-- Data to use follows --
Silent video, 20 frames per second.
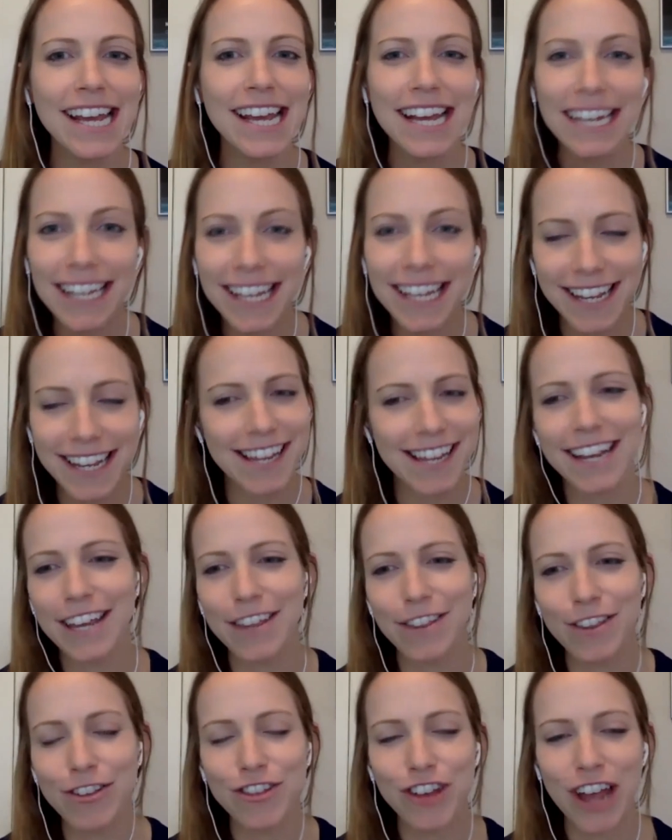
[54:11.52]
Ying
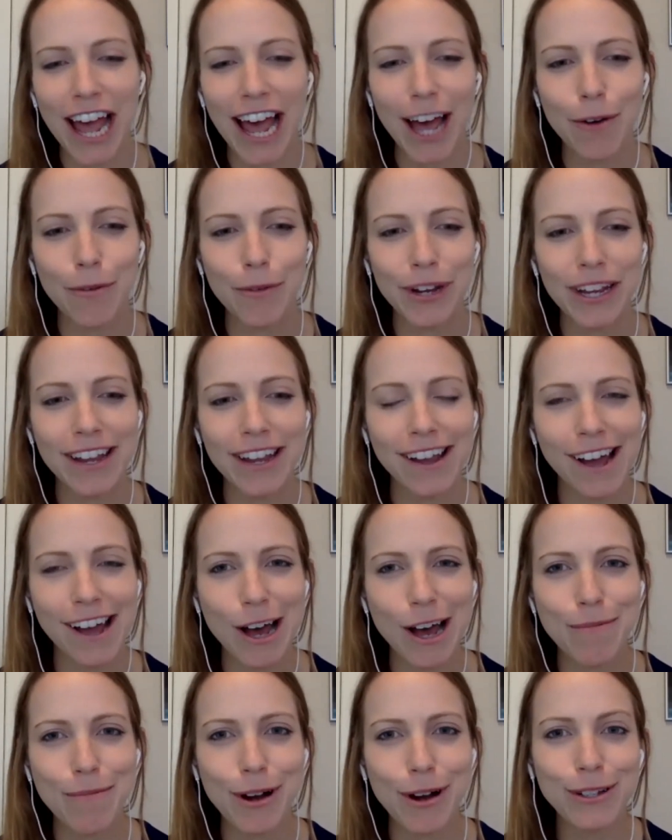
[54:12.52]
in the chat. We
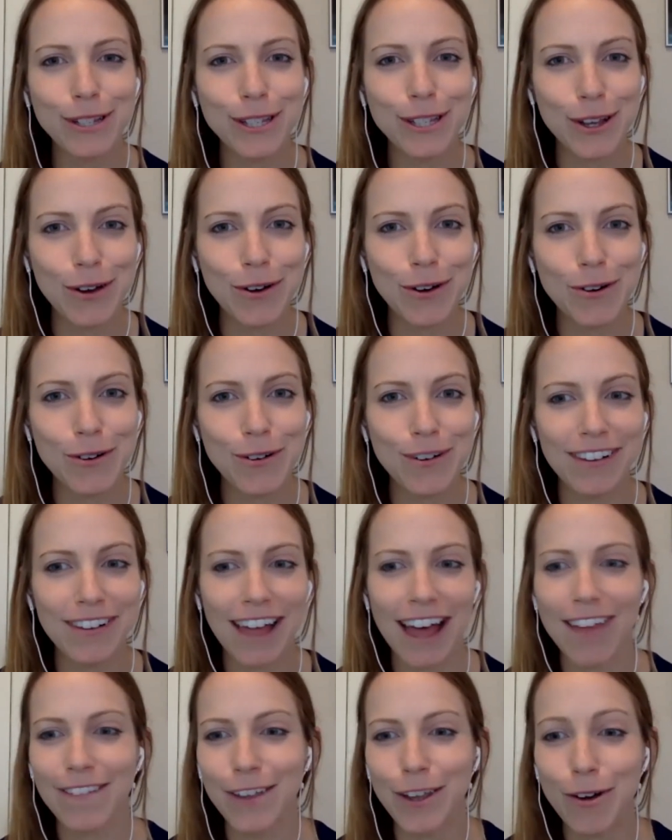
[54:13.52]
are so
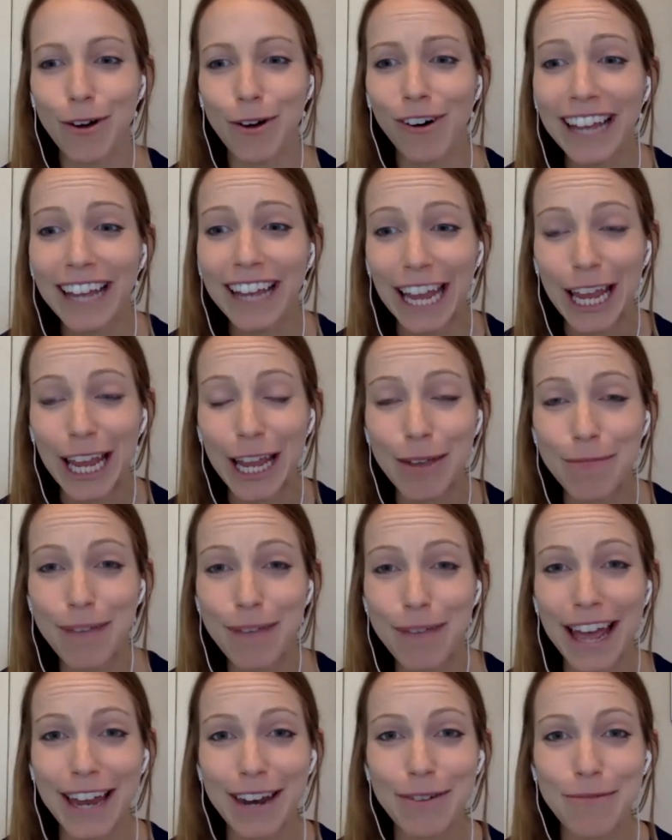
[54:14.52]
glad that you all came
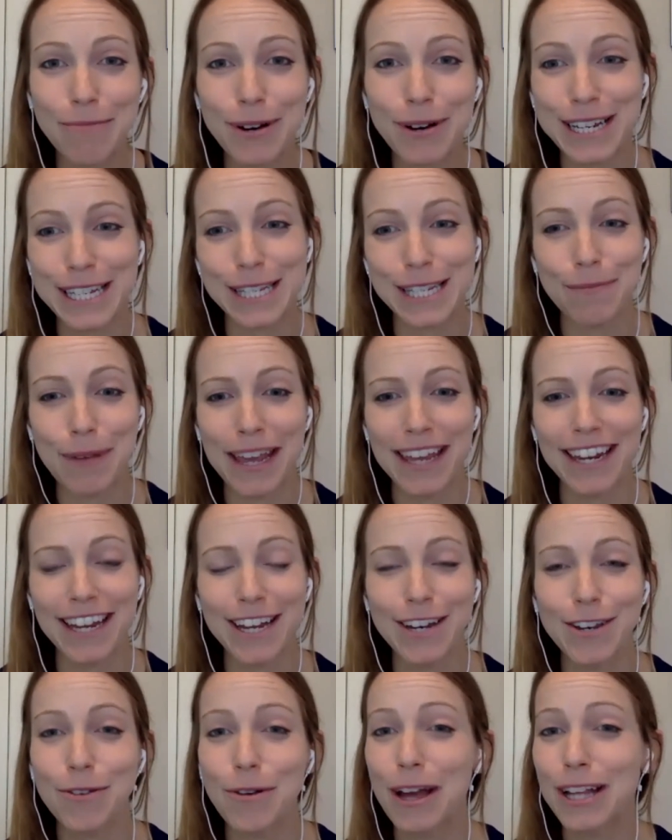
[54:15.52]
and
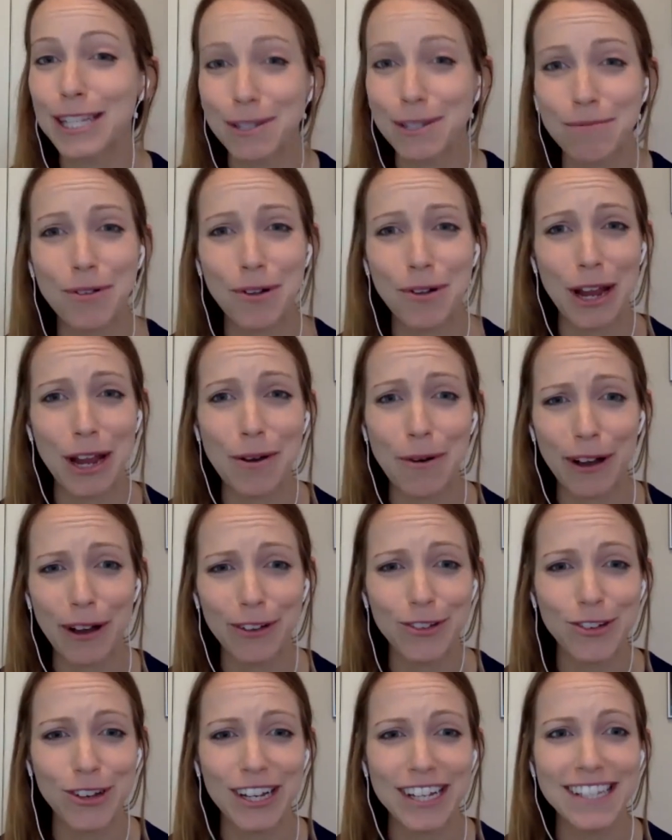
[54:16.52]
participated. You had some great
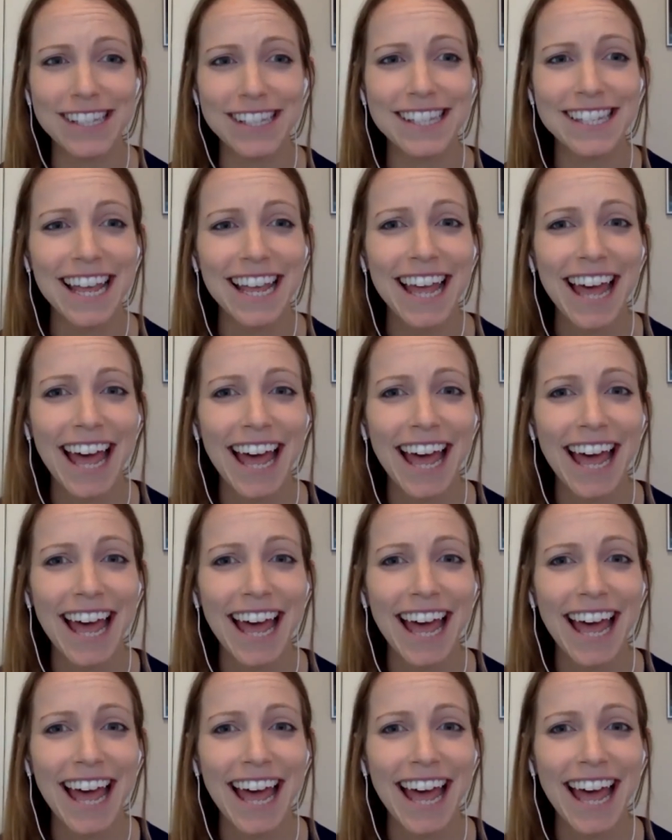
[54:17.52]
questions.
-- Data to use concluded --
__Problem to solve__
Repeat the data word for word, minus any pictures.

__Your response__
Silent video, 20 frames per second.
[54:11.52]
Ying
[54:12.52]
in the chat. We
[54:13.52]
are so
[54:14.52]
glad that you all came
[54:15.52]
and
[54:16.52]
participated. You had some great
[54:17.52]
questions.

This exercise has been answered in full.